Convaincu, Matthieu, 32 ans, se rend régulièrement dans un sex-shop pour faire plaisir à sa femme. Pour la Saint-Valentin, il a acheté un godemichet à paillettes qui s'illumine : "Les fleurs, elles périment, au moins, là ce n'est pas le cas. Et puis, il vaut mieux ça plutôt qu'elle me trompe."

Les meilleures ventes du moment

Pour la Saint-Valentin, les meilleures ventes se concentrent principalement sur les cadeaux les plus "grand public". "Ce sont des achats débutants : les jeux de couples, des nuisettes, du BDSM mais soft hein. Bander les yeux de quelqu'un, c'est déjà de la soumission. Les vrais dominants n'utilisent pas ça", décrit Freddy.

En effet, un coffret rouge en forme de cœur commandé spécialement pour la Saint-Valentin est posé sur une table. Il contient une bougie de massage, un lubrifiant et de la lingerie. Il fait contraste avec des articles plus explicites que contient la boutique.

Les clients se préparent aussi pour une Saint-Valentin en solo

Les célibataires se réservent aussi le droit de s'offrir un cadeau pour la journée des amoureux. Bien que dans ces magasins les hommes soient les principaux clients, de plus en plus de femmes s'y rendent. "Il y a beaucoup de jeunes filles qui viennent seules. Elles cherchent à découvrir leurs corps. La masturbation féminine, c'est encore un grand tabou. Certaines ne peuvent pas parler à leurs amies qui trouvent ça sale, ni à leur médecin de famille qu'elles connaissent depuis petites et encore moins à leurs familles. Chez nous, elles découvrent que c'est normal de se masturber", regrette Freddy.

Des ventes limitées malgré tout

Pour Nadine, vendeuse dans un magasin du centre-ville, c'est aussi la situation économique qui ne permet pas une hausse des ventes suffisante à cette période. "On voit tout de même qu'il y a un souci économique. On faisait des ventes formidables il y a quelques années pendant la Saint-Valentin. Ce n'est plus du tout la priorité."

Les boutiques de jouets pour adultes souffrent de la concurrence d'internet, où les sex-toys sont parfois beaucoup moins chers. En effet, les ventes ne cessent d'augmenter et c'est en ligne que se font la majorité des achats. En 2017, la moitié des ventes de sex-toys se faisait sur le net contre un cinquième en sex-shops.

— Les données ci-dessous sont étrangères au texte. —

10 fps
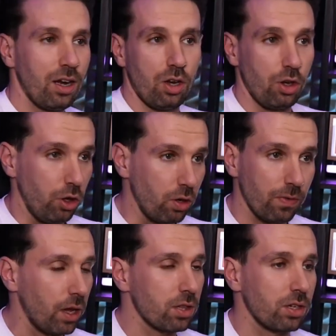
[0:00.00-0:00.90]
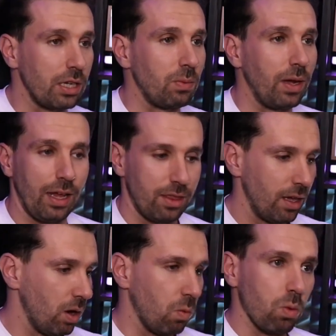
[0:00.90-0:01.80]
university with,
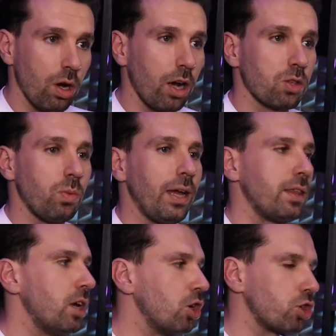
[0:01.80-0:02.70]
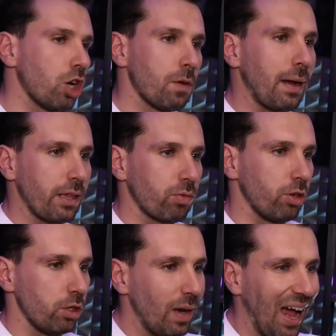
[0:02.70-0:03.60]
worked with. Go back
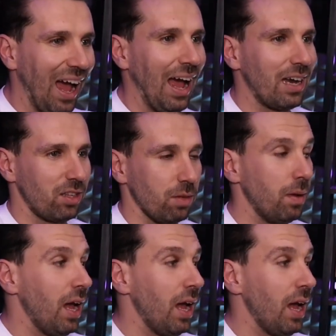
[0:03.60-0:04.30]
through, add them.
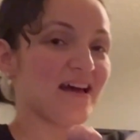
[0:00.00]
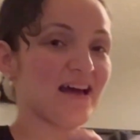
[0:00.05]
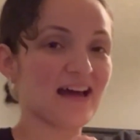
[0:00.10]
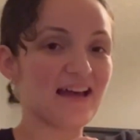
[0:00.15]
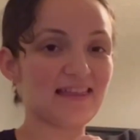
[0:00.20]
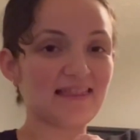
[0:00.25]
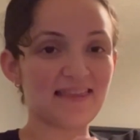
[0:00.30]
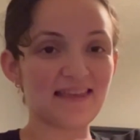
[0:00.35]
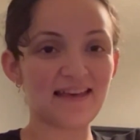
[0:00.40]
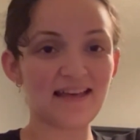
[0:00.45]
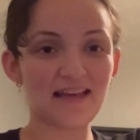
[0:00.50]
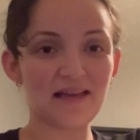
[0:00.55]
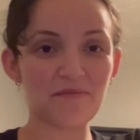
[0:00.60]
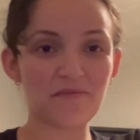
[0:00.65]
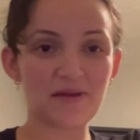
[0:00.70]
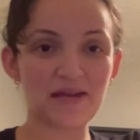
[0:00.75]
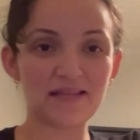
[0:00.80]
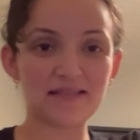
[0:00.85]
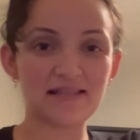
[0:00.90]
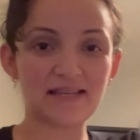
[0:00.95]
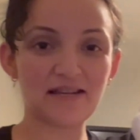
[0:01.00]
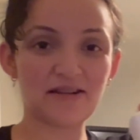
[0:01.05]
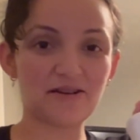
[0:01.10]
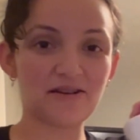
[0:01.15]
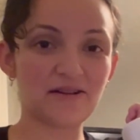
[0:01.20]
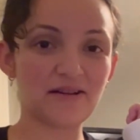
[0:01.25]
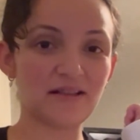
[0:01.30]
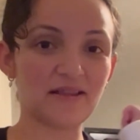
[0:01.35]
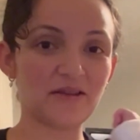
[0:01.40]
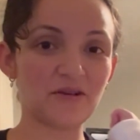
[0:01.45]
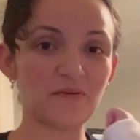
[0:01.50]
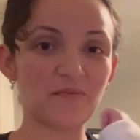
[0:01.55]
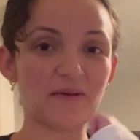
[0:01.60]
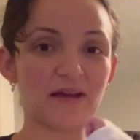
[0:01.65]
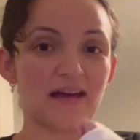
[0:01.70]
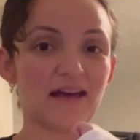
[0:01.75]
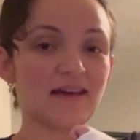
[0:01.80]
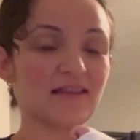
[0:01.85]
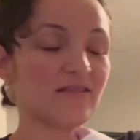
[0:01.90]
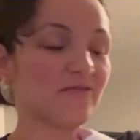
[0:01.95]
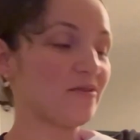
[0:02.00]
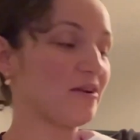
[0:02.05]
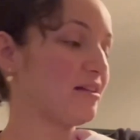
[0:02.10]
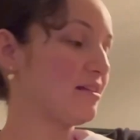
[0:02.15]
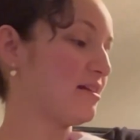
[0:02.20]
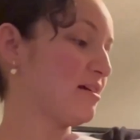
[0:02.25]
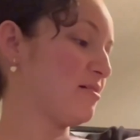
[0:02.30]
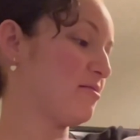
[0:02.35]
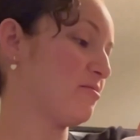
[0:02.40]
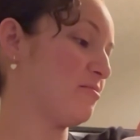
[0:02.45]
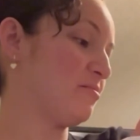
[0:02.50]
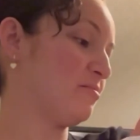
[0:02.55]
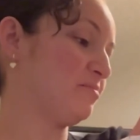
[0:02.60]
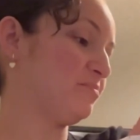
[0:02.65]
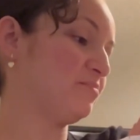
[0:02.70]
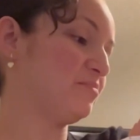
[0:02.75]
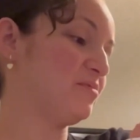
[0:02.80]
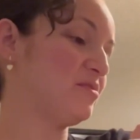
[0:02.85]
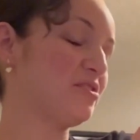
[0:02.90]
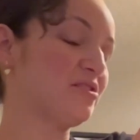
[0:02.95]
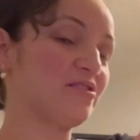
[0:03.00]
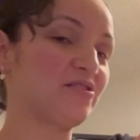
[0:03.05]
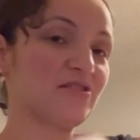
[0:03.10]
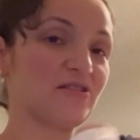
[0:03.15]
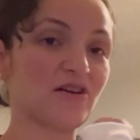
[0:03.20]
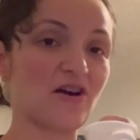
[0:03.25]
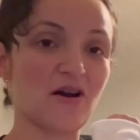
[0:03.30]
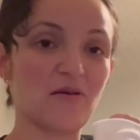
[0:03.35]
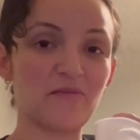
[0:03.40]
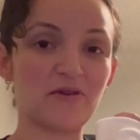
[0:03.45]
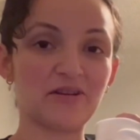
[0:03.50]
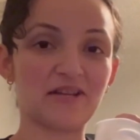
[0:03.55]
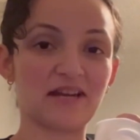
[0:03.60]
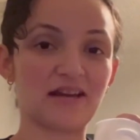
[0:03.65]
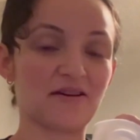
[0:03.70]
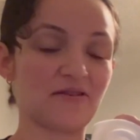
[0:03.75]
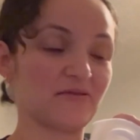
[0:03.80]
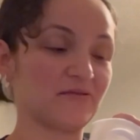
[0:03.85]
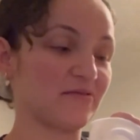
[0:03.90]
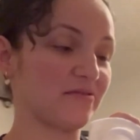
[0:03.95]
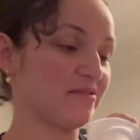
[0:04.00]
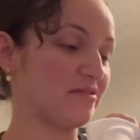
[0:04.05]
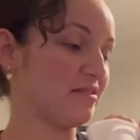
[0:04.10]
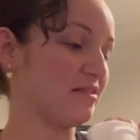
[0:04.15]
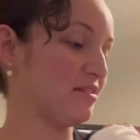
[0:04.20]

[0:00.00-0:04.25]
I think I may take her a little bath right now just to calm her down.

Des boutiques qui souffrent de leur réputation

Le magasin de Freddy et Tina est bien caché, au fond d'un chemin, dans un entrepôt loin de la route principale. L'endroit est très chaleureux. "On est là parce qu'en centre-ville les gens n'oseraient pas entrer", explique Freddy. Certains habitués y entrent sans complexe, à l'inverse des badauds qui semblent intimidés. "Nos meilleures ventes se font après 18h quand il fait nuit. Les gens n'ont pas une image positive des sex-shops et ils ont peur d'y croiser leurs voisins ou leur patron", explique Tina.

Pour Sabrina, 31 ans, "les gens s'imaginent qu'il n'y a que des pervers dans les sex-shops. Mais, il faut oser ! Mon compagnon n'ose même pas rentrer avec moi."

Bien qu'une étude de l'Ifop ait démontré que les jeunes faisaient moins l'amour qu'avant, eux, se rendent au magasin sans réserve : "Parfois, ils nous demandent des articles que l'on n’a même pas. Ils sont très renseignés." C'est un phénomène que constate aussi Nadine dans sa boutique du centre-ville : "les jeunes rentrent ici comme s'ils allaient acheter une bouteille de lait. Moi, j'ai découvert les sex-shops à 45 ans. Si j'étais venu avant, je n'aurais pas divorcé."